Devrimci demokrasi, kendini salt hareket ve hareketlilik üzerinden var etmeye çalıştığında etkisini daha da yitirecektir. Süreklilik için belirli bir örgütlülük-partililik formuna alışmak, bu arada Marksizm ve Leninizm’le olan bağlarını bugünküne göre biraz daha güçlendirmek durumundadır.

Yeni sol,  kendi teorik yeniden inşa sürecinin zeminlerini 1800’lerin Marx dışı, çağımızın ise Marksizm dışı figürlerinde aradığı sürece bir yanda uzak batı (Kuzey Amerika ve Avrupa); diğer yanda ise daha yakın, “güneydoğu” yönünde olmak üzere bu toprakların büyük bölümünden daha fazla kopacaktır. 

Geleneksel sola gelince:  Süreç içinde test edilecek/gereğinde rötuşlanacak bir devrim vizyonu geliştirmeden ve örgütün bizzat kendisinin yaratmadığı bir hareketle birlikte devinmenin de devrimcilik olacağını kavramadan “benim oğlum bina okur” misali sabah akşam örgüt ve öncülük hatmi indirmekle uğraşırsa, o da kaybedecektir.      

***

Kuşkusuz, bu tür zaaf ya da tehlikelerin olup olmadığını belirlemek öbeklerin her birinde yer alanların kendi bilecekleri iştir.
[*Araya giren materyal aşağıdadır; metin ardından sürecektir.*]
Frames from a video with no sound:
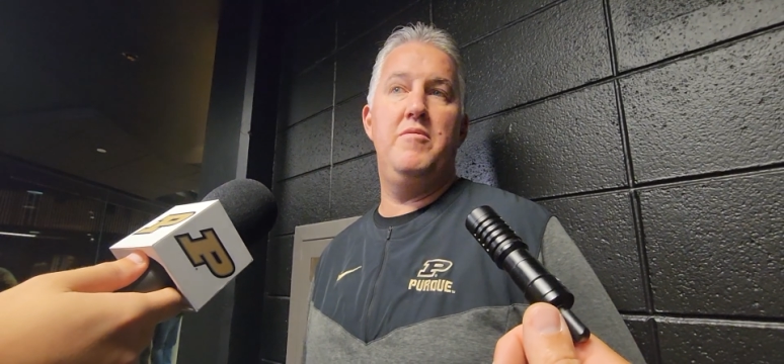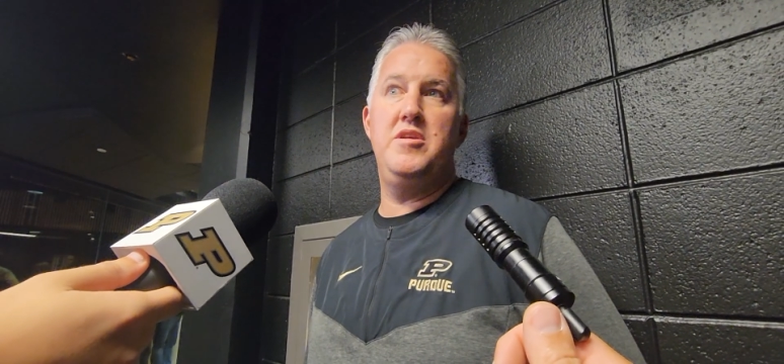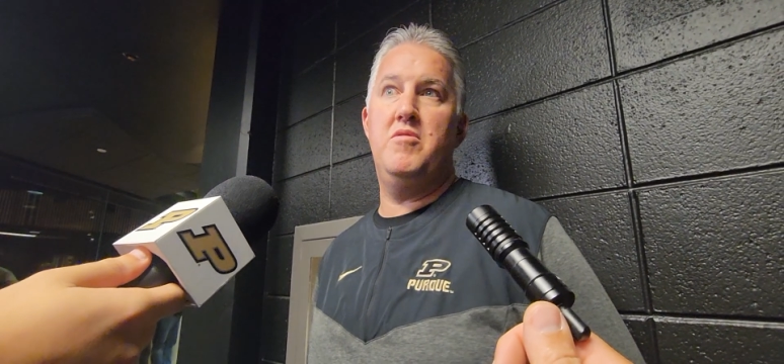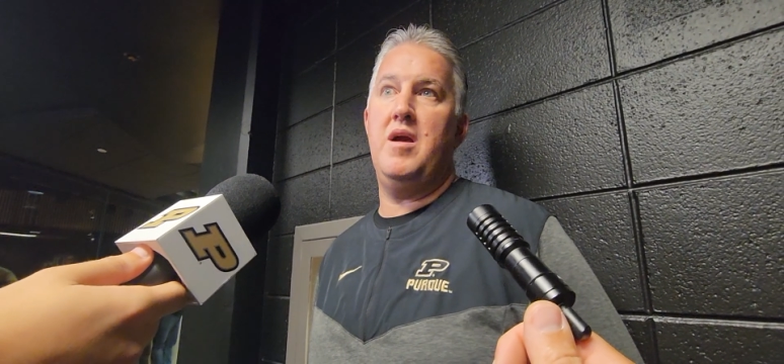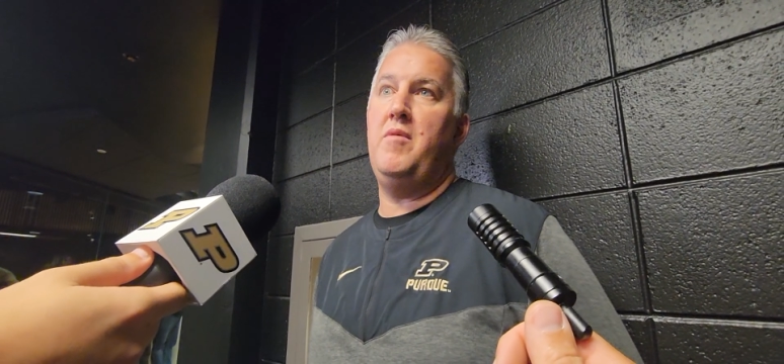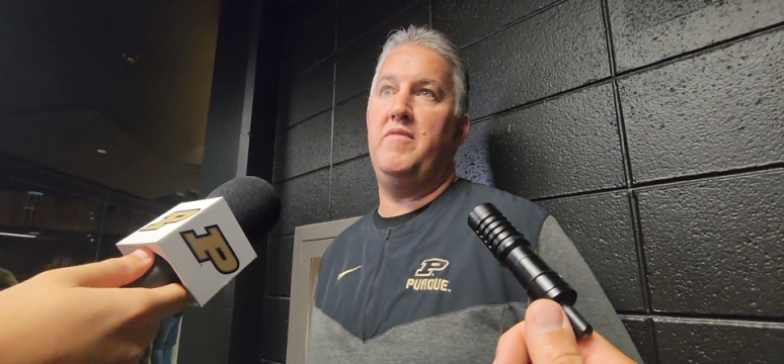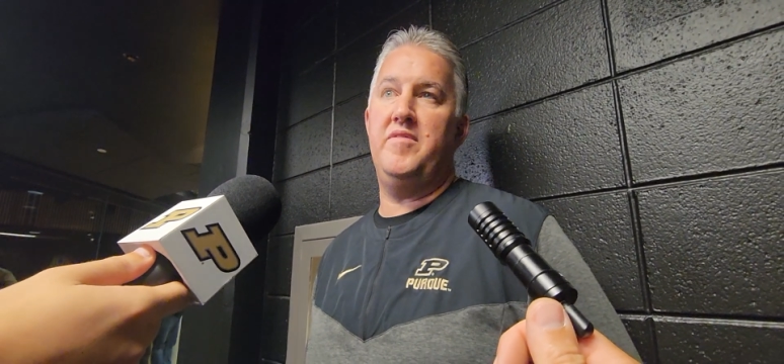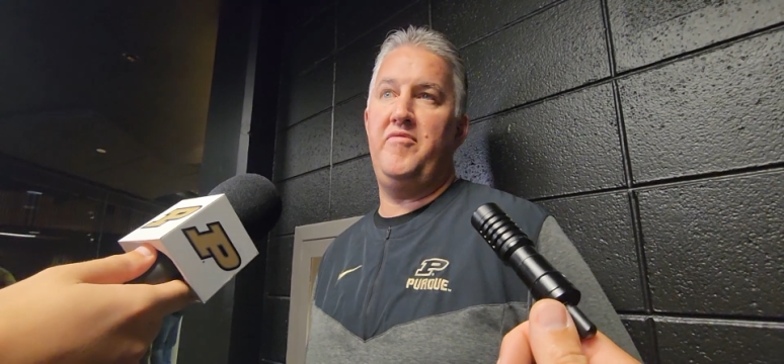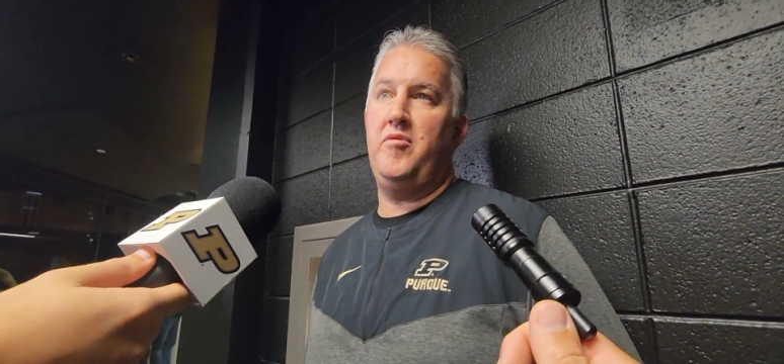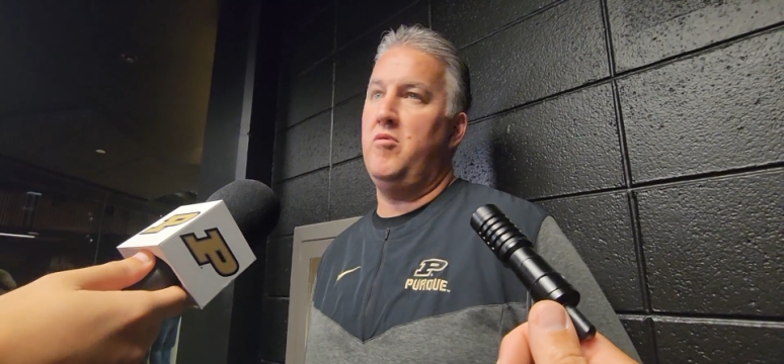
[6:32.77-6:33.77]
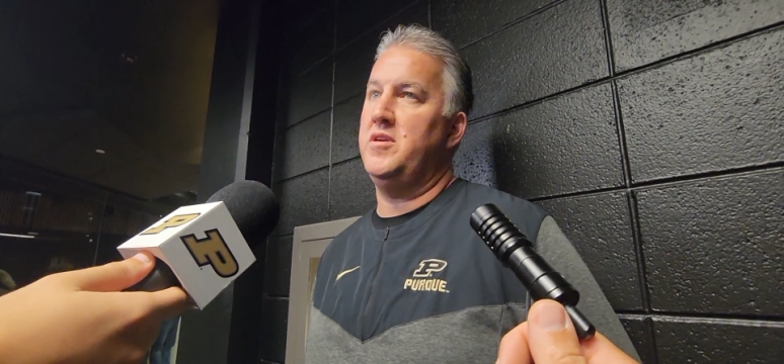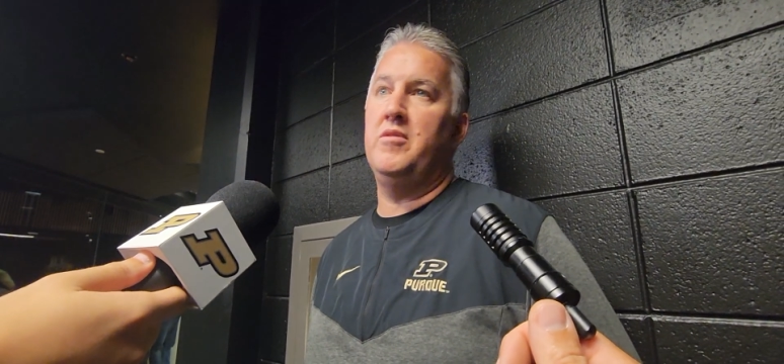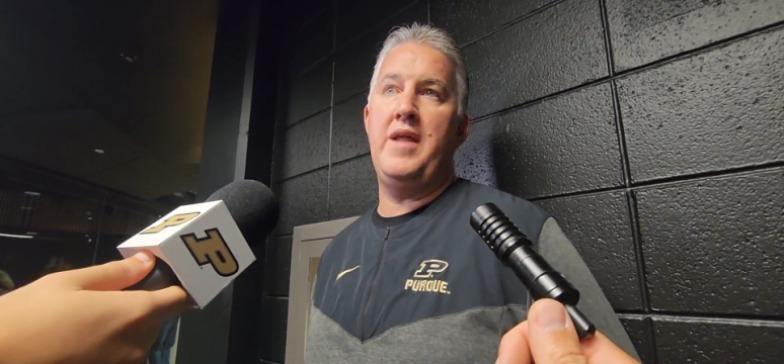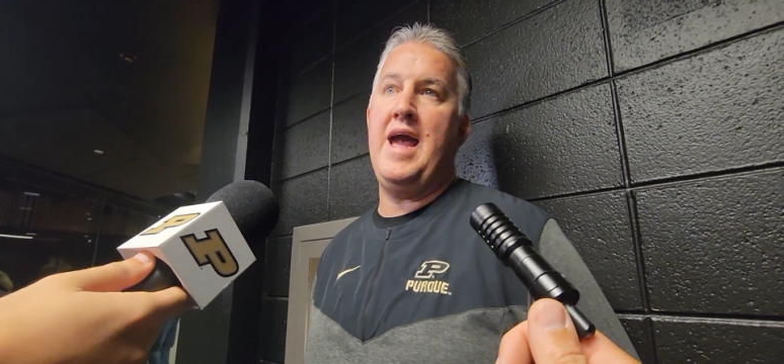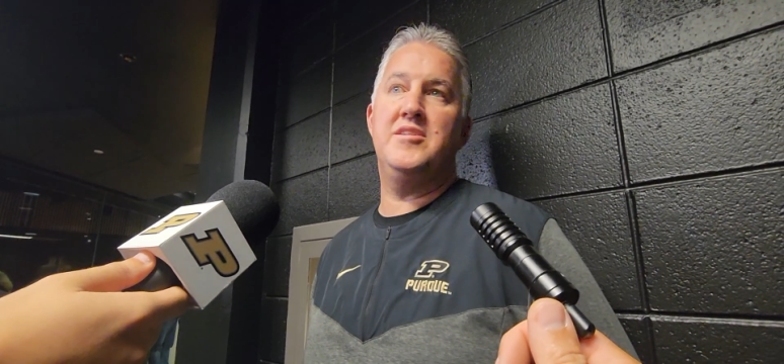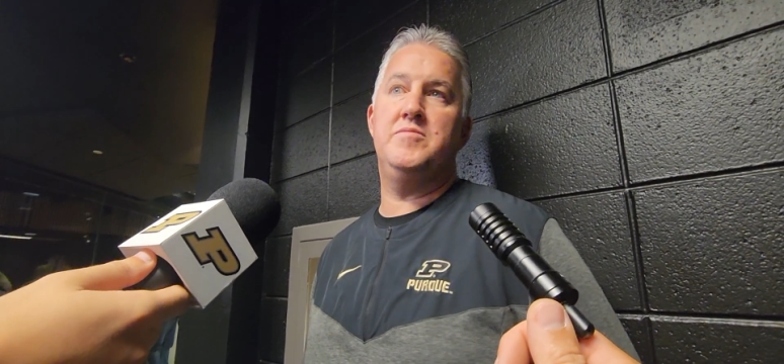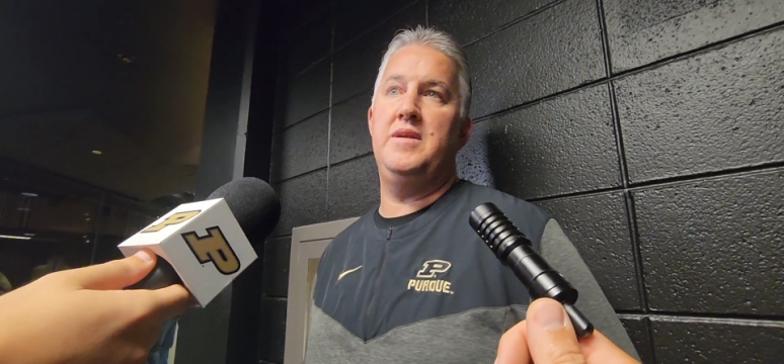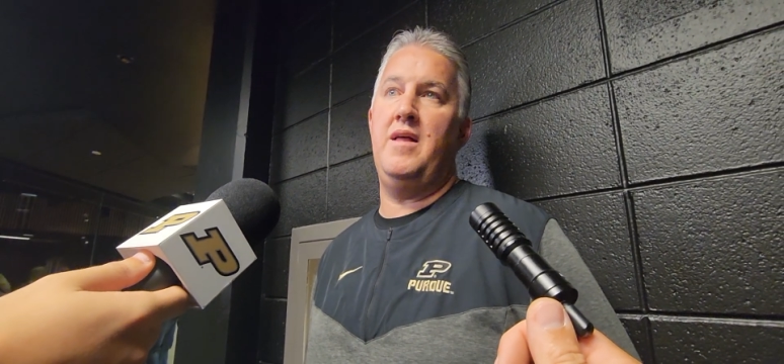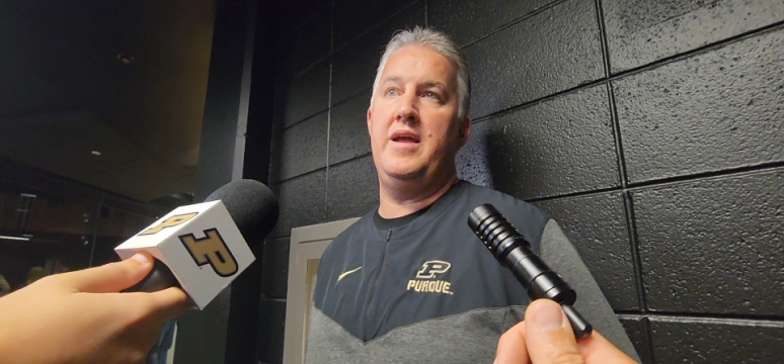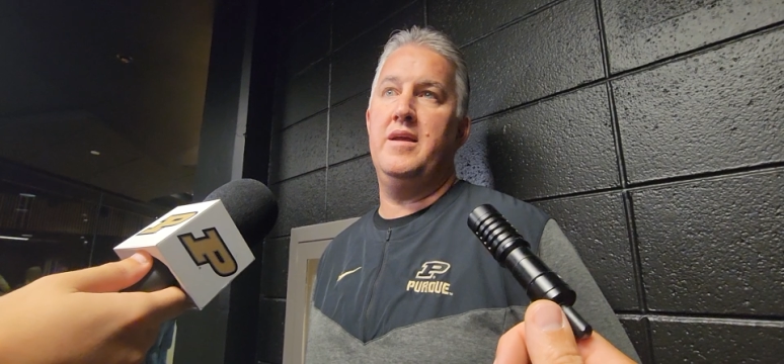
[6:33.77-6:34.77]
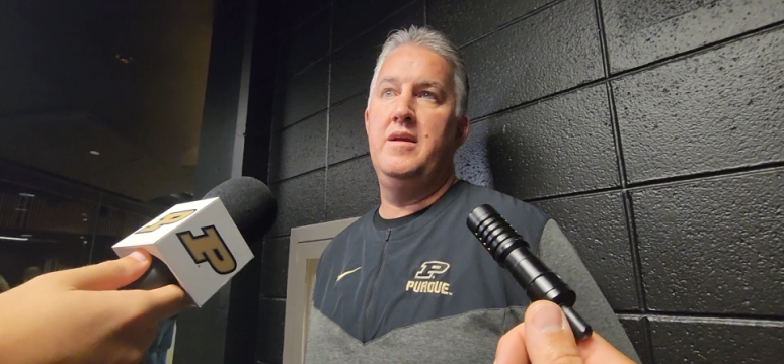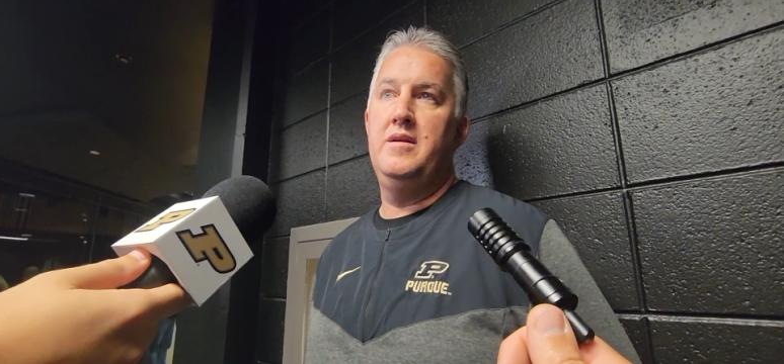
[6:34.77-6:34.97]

when you come off the floor, don't ask me like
Her öbeğin değerlendirmesi ve bunun üzerine izleyeceği çizgi başlı başına büyük önem taşımaktadır. Başka hiçbir oluşum, süreç vb. bu önemi gölgeleyemez, geri plana itemez.

Ancak, az önce söylendiği gibi, kendi değerlendirmelerine ve kararlarına bağlıdır, kendi bilecekleri iştir.

Bitmedi, bir “ancak” daha var:

Ancak, Türkiye sosyalist hareketinin farklı konumlarda yer alan ve bu konumlarda “kendi işlerini yapan” özneleri aynı zamanda bir arada, belirli bir ortaklık zemininde buluşup ülkede yaşanan süreçlere müdahale edebildiklerinde pek çok şey değişecektir.

Genel olarak sol-sosyalist hareketin yükselmesi başlı başına bir kazanım olacaktır; dahası, bununla da kalmayacaktır: Eğer gerçekleşirse, yükselen hareket aynı zamanda “kendi işlerine bakmakta olan” öznelerin bu işlerine de ciddi bir kolaylık ve katkı sağlayacaktır.